Edgardo del Rincón Gutiérrez
executiveI don't think so. I mean, we are closely monitoring the activity of our customers, and we are in very close communication with them to see how they are going to react to any tariff. Of course, the activity, for example, is steel and aluminum. We are having very good communication with those customers to see how they are changing their strategy to face the tariffs that they are having today. So we are planning to continue with that, very close communication with them.
Operator
operatorAnd we're going to close off with one last question. It's going to be a follow-up from Ernesto Gabilondo at Bank of America.

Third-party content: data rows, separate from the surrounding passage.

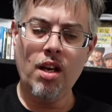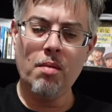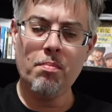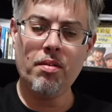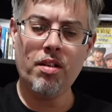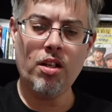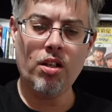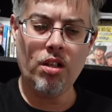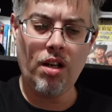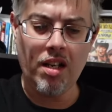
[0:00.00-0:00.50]

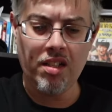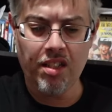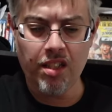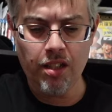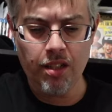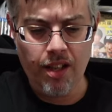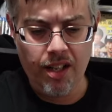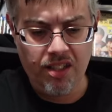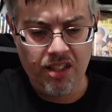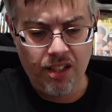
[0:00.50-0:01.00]
But uh, I see
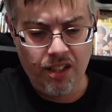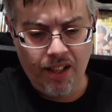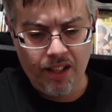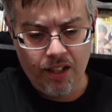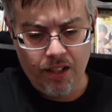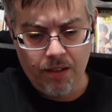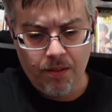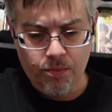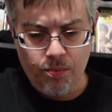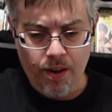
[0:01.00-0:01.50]
I see like
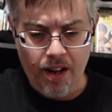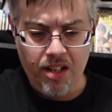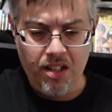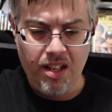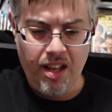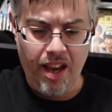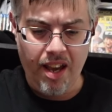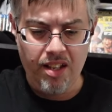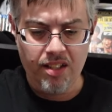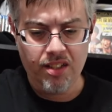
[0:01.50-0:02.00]
a red
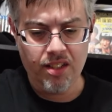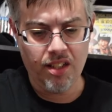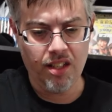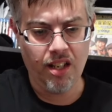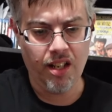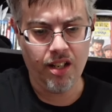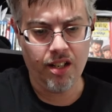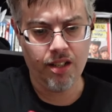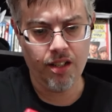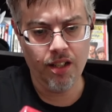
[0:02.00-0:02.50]
case in
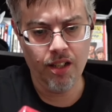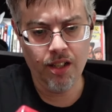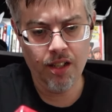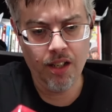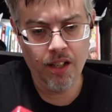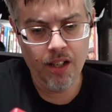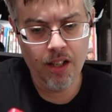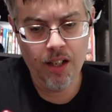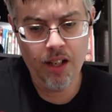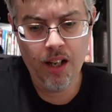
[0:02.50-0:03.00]
here.
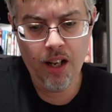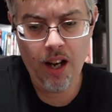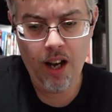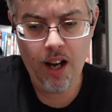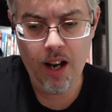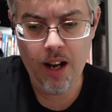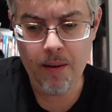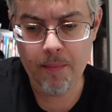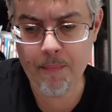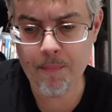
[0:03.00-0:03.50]

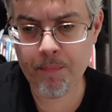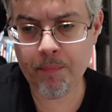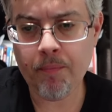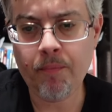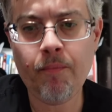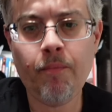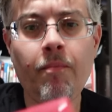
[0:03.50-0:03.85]
Um,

Ernesto María Gabilondo Márquez
analystJust last question, a follow-up on the special dividend. I believe in the past you mentioned that you will pay or you could potentially pay everything when it exits the common equity Tier 1 ratio. I believe it was around 14.3% in this quarter. So making some numbers, you have an excess capital of roughly MXN 0.8 billion. That implies a 1.6% dividend yield. Am I right with the math? Is that what at some point you could be expecting?
Carlos De la Cerda Serrano
executiveAs I mentioned before, the decision whether we'll pay an additional dividend will be taken after the third quarter results, so we can have more clarity and a better view of the economy and the loan growth rate in the economy. If we don't see a loan growth, an important loan growth, we could consider paying an extra dividend that would take our capitalization rate close to 14%, not below, but close to 14% and that could be a figure close to what you mentioned.
Operator
operatorI would now like to hand the call back over to Angelica Munoz for some closing remarks.
Lucia Angelica Olvera
executiveThank you very much for connecting. Please let us know us know if you have any further questions. We look forward to seeing you next quarter when we report the third quarter 2025.
Operator
operatorThat concludes today's call. You may now disconnect.